Alice stopped and held up a hand as the seeker gave a tug on its leash. “I think it’s found something.”
The leech-like thing was indeed straining toward a particular shelf, a cheap, cracked wooden one groaning under a mountain of old paperbacks. Alice didn’t have any way of telling which book the seeker was pointing her toward, so she began the long and tedious process of holding each one up for the creature’s inspection.
It was twenty minutes before she found the right book, a thick, half-rotten volume with a title she didn’t understand in what looked like Dutch. When she held it up, the seeker pressed its sticky body right against the cover, so she tied the creature up and started to page through. The text was incomprehensible to her, and some of the tissue-paper-thin pages fell to pieces when she touched them. It felt like a thoroughly pointless exercise, and she had almost concluded she was doing it wrong, somehow, when she found what she was looking for.
Toward the back of the book, one half-torn page bore a solid block of text that looked different from the rest.
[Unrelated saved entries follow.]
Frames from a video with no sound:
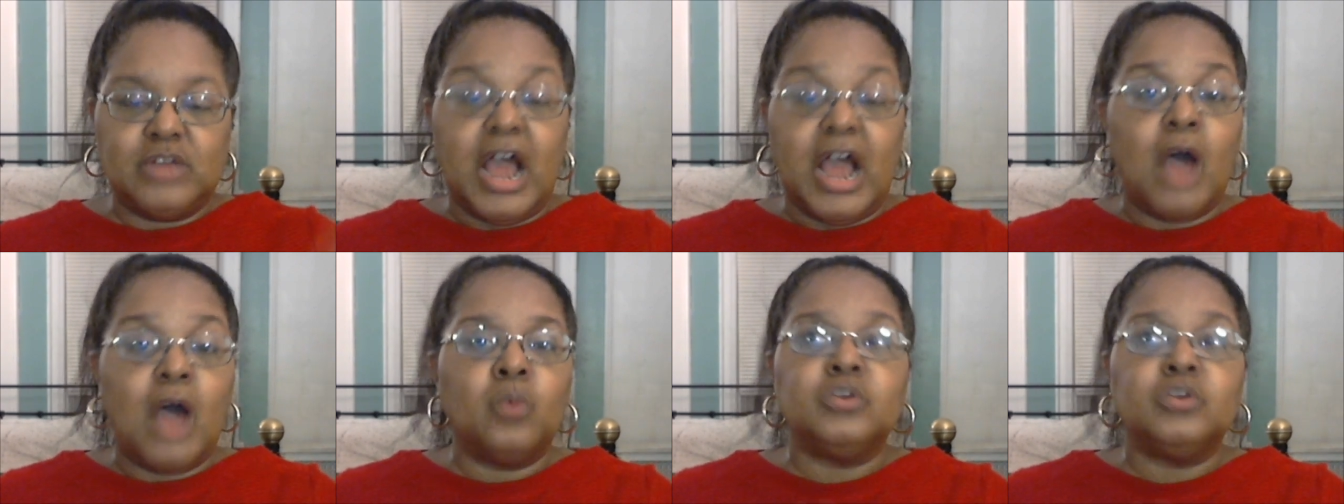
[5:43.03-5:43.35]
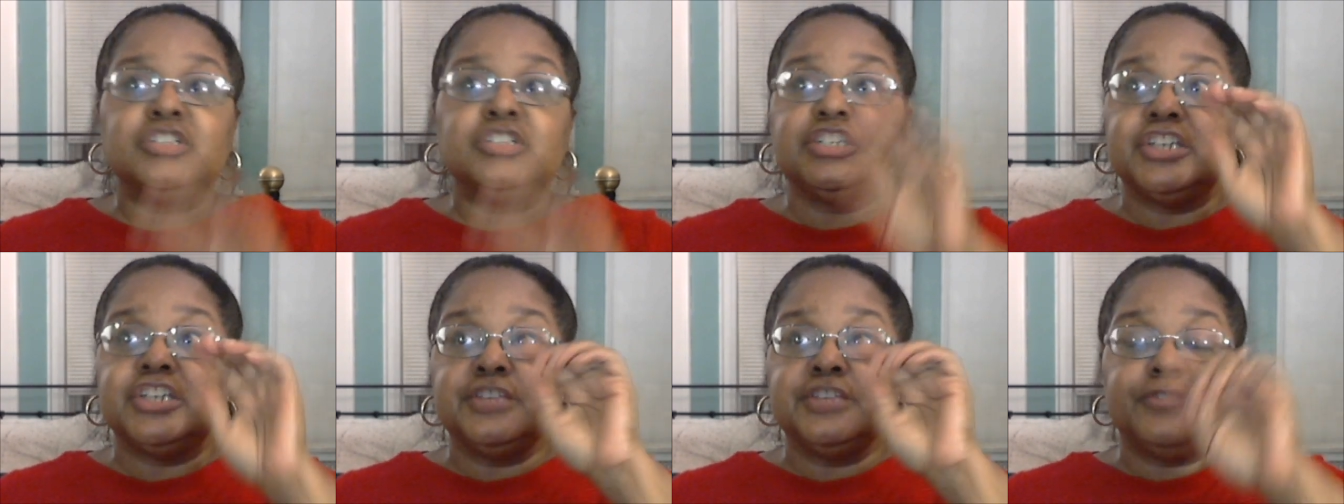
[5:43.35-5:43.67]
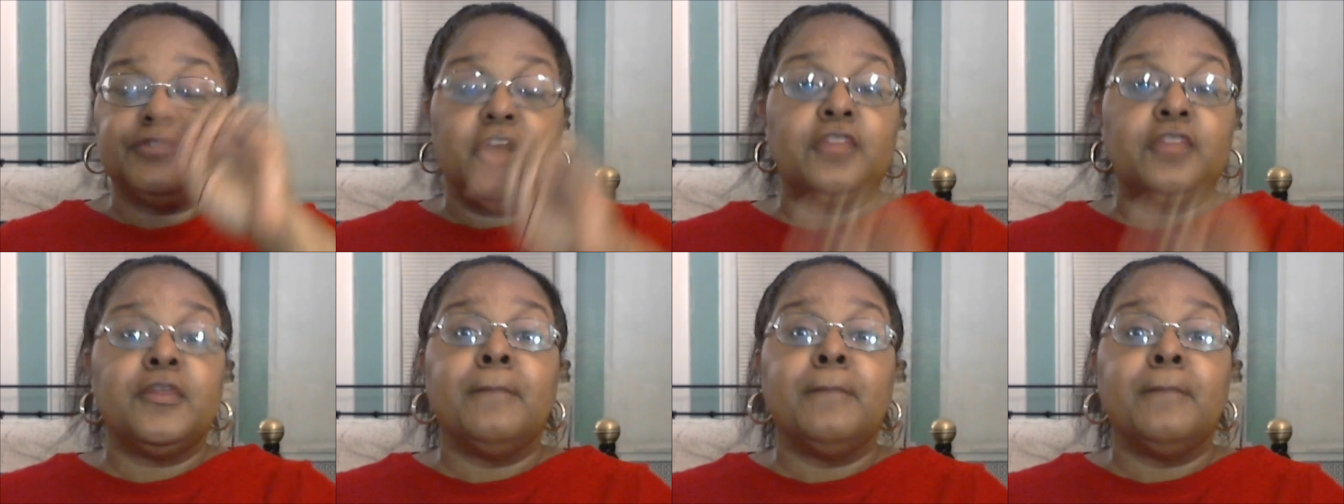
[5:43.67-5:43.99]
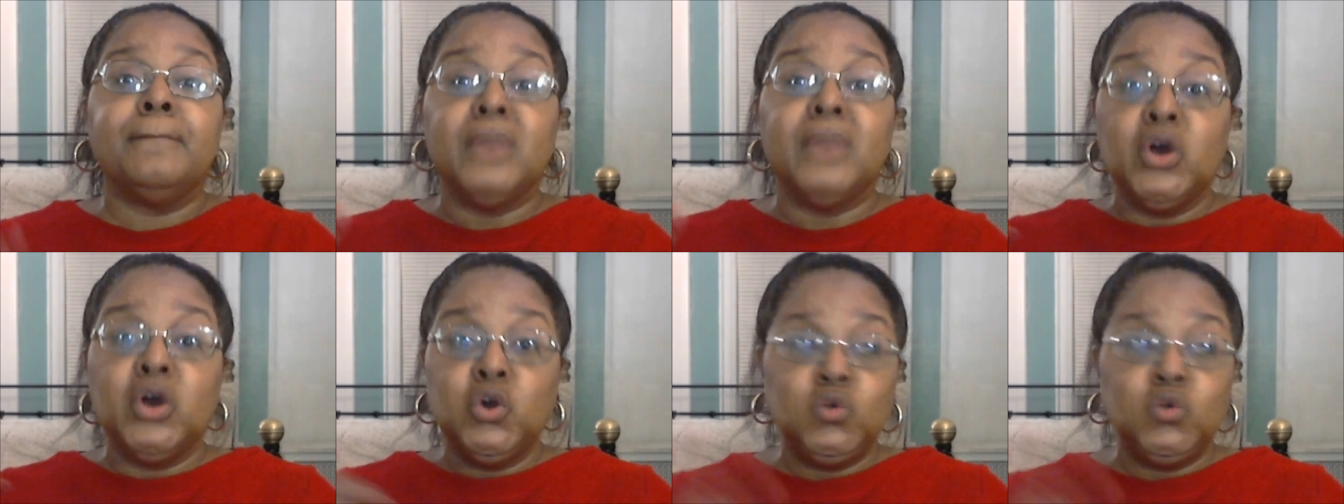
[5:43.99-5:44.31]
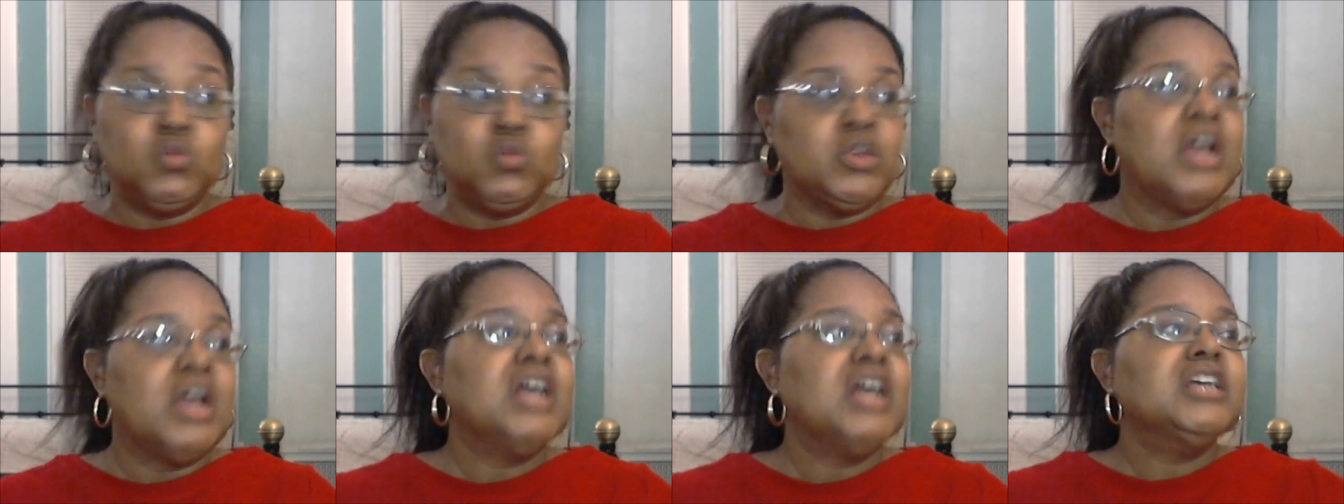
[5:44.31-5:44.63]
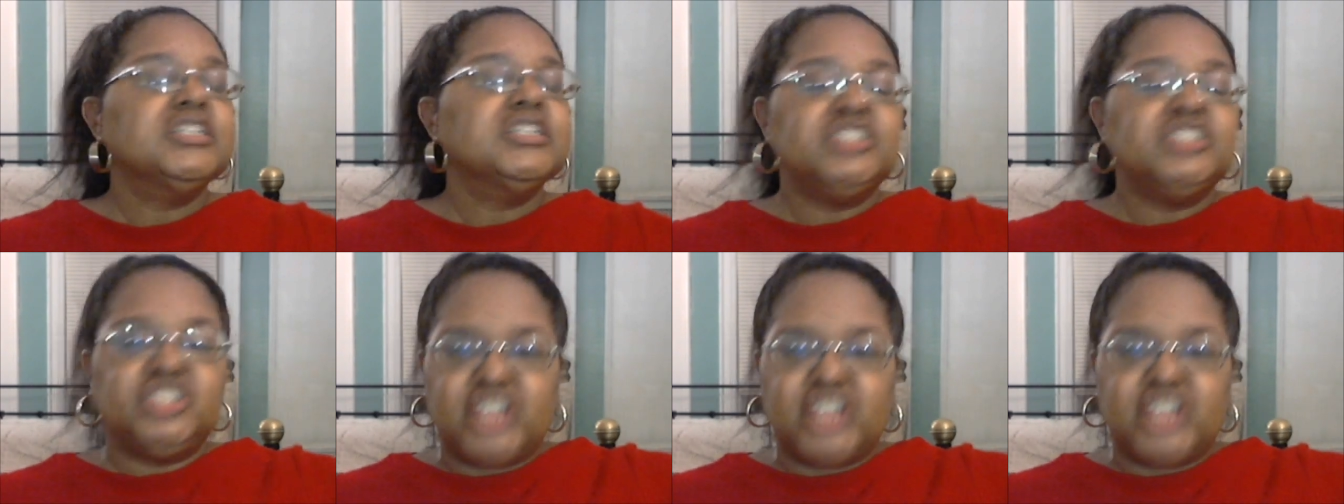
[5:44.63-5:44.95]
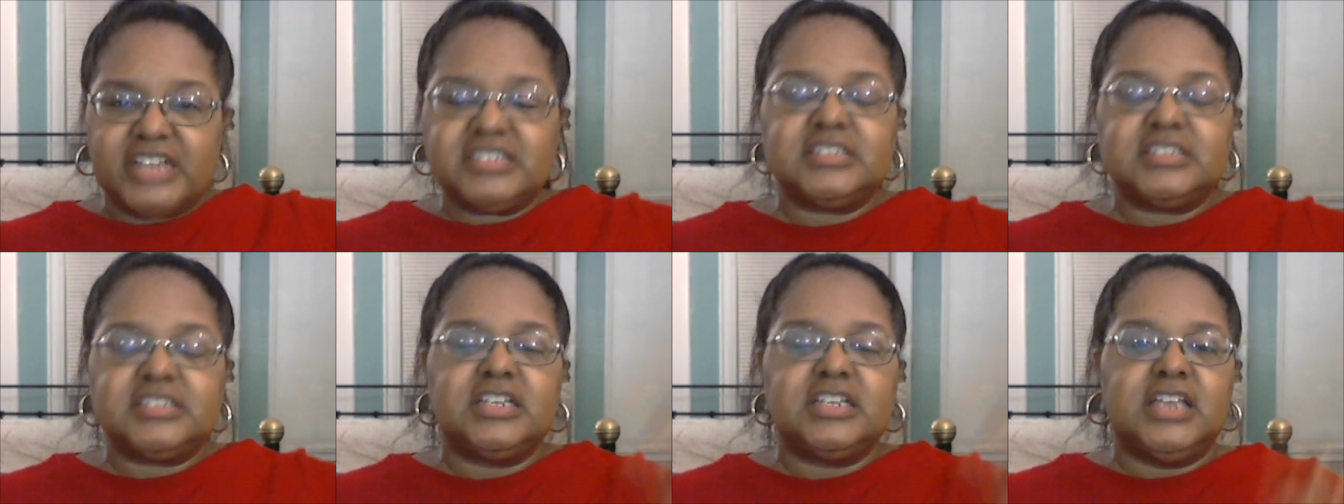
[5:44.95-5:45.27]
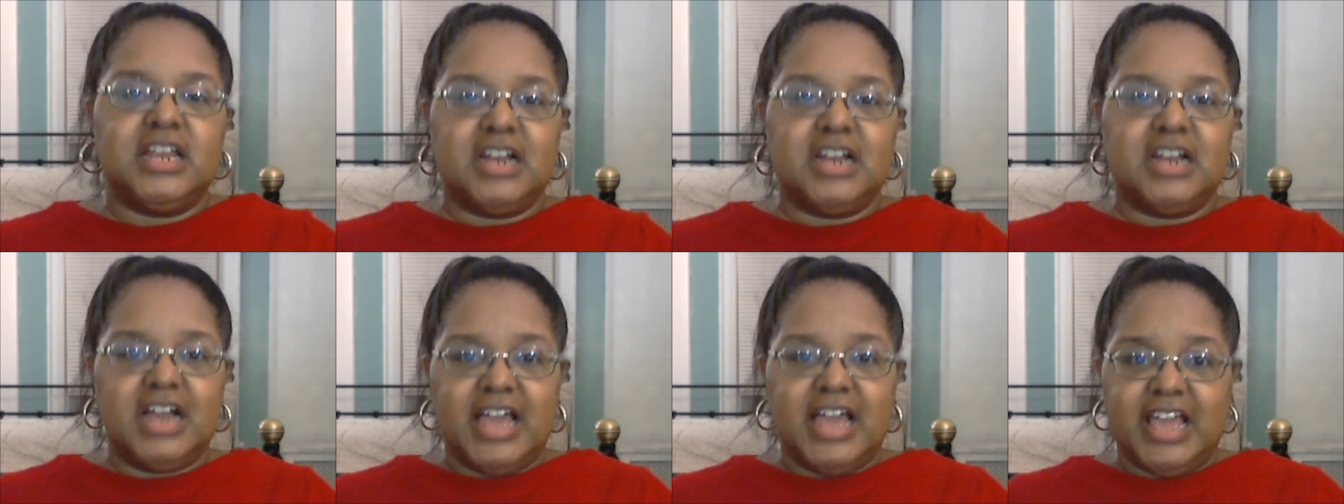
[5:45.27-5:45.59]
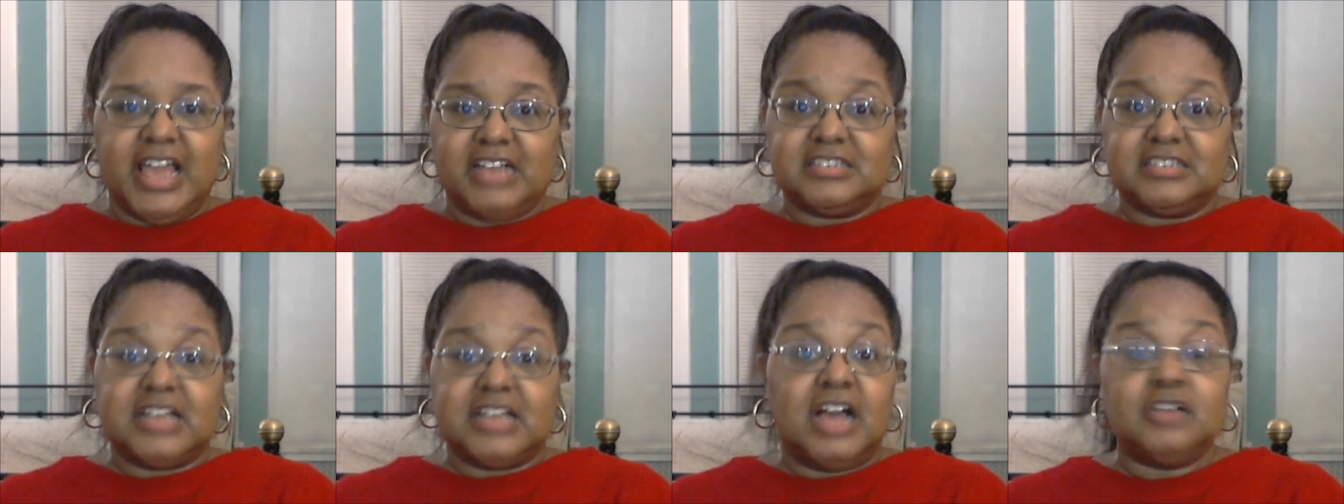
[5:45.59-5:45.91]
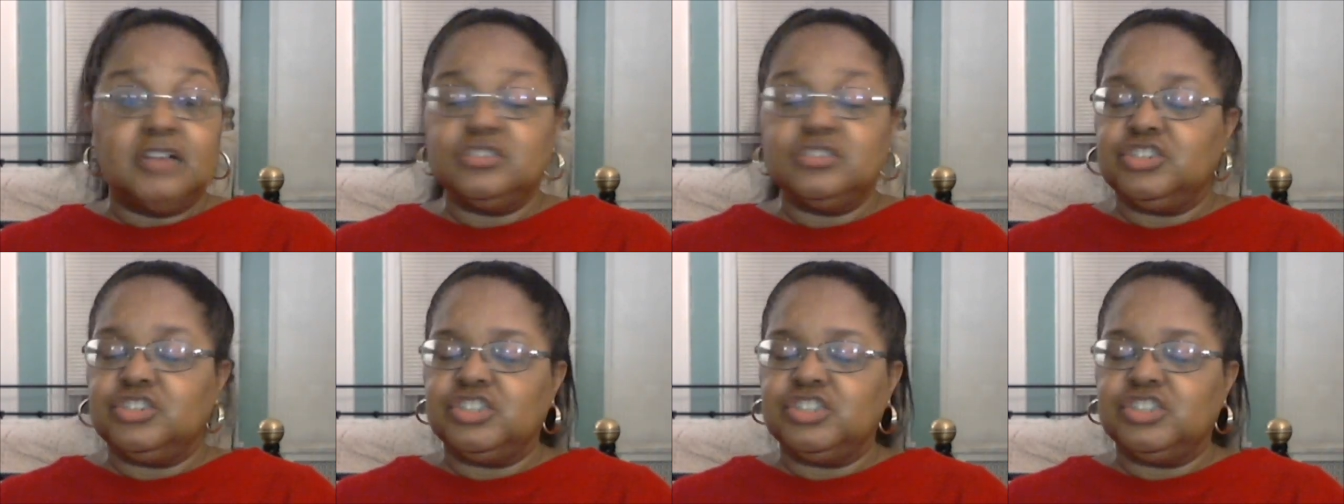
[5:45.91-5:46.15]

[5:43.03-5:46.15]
I will give her the moon just to get her ass out,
It was printed the same, and the language was still incomprehensible, but when her eye fell on it Alice had a sudden feeling of clarity, as though the meaning of what was written was so apparent that it shone forth like a beacon through the faded ink and foreign words. She couldn’t have explained what that meaning was, but it felt as obvious as the nose on her face, as though it had skipped her eyes entirely and sunk directly into her brain.